The recorded rate of 9.3%, suggest the interventions implemented at the study sites were moderately effective, more so when provided early. Program performance will improve should the 12.8% of pregnant women who did not receive antiretroviral prophylaxis are reached.
尽管预防艾滋病母婴传播策略已被证实有效,但在非洲的采用速度仍然缓慢。在肯尼亚,其有效性尚不清楚。本研究的目的是评估肯尼亚预防艾滋病母婴传播项目的有效性。

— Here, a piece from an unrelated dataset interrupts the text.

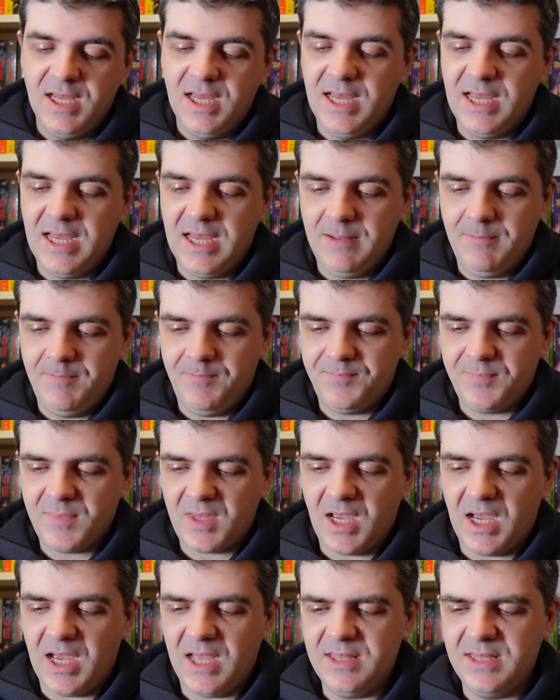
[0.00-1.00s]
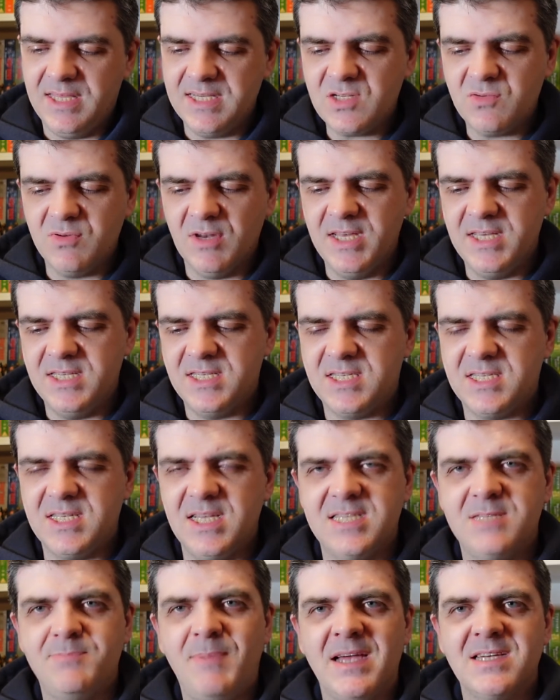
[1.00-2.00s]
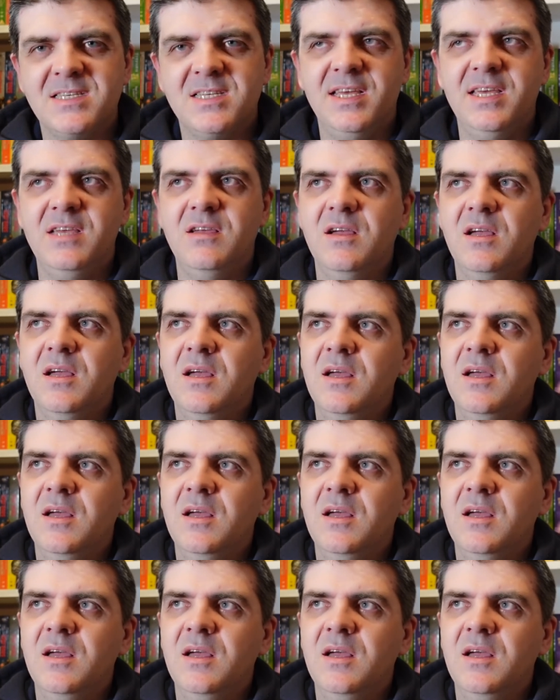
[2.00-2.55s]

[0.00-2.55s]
Um, and this release especially,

这项回顾性横断面研究分析了2642例接受脱氧核糖核酸聚合酶链反应检测的艾滋病暴露婴儿的记录。主要结局指标是艾滋病垂直传播率,按以下因素分层:i)诊断时的婴儿年龄;ii)母亲的预防措施;iii)婴儿的喂养方式。使用卡方检验和威尔科克森秩和检验比较检测呈阳性和阴性婴儿的特征。进行二元和多变量逻辑回归分析以建立关联,并探讨协变量与艾滋病传播之间的关系。
1119名(42.4%)婴儿在出生后6周内采集了干血斑样本进行艾滋病脱氧核糖核酸聚合酶链反应检测。艾滋病阳性婴儿的诊断中位年龄为4个月(四分位间距1.5 - 9),而艾滋病阴性婴儿为2个月(四分位间距1.5 - 6)。总共有1906名(72.1%)婴儿接受了预防性抗逆转录病毒药物治疗。母亲接受预防措施的婴儿垂直传播率(6.7%)显著低于母亲未接受预防措施的婴儿(24.0%),(比值比0.23,p < 0.001)。在调整喂养方式和诊断时的婴儿年龄后,接受预防措施的女性传播几率比未接受任何预防措施的女性低76%(比值比0.2,p < 0.001)。1368名6个月以下婴儿(67.3%)纯母乳喂养,214名(10.5%)人工喂养,164名(8.1%)混合喂养。混合喂养与艾滋病传播风险增加相关(比值比2.7,p = 0.007)。6个月以上儿童中有67%进行母乳喂养,其艾滋病传播率高于未进行母乳喂养的儿童(比值比2.3,p = 0.006)。
记录的9.3%的传播率表明,在研究地点实施的干预措施具有一定效果,早期实施效果更佳。如果能覆盖到12.8%未接受抗逆转录病毒预防措施的孕妇,项目表现将会改善。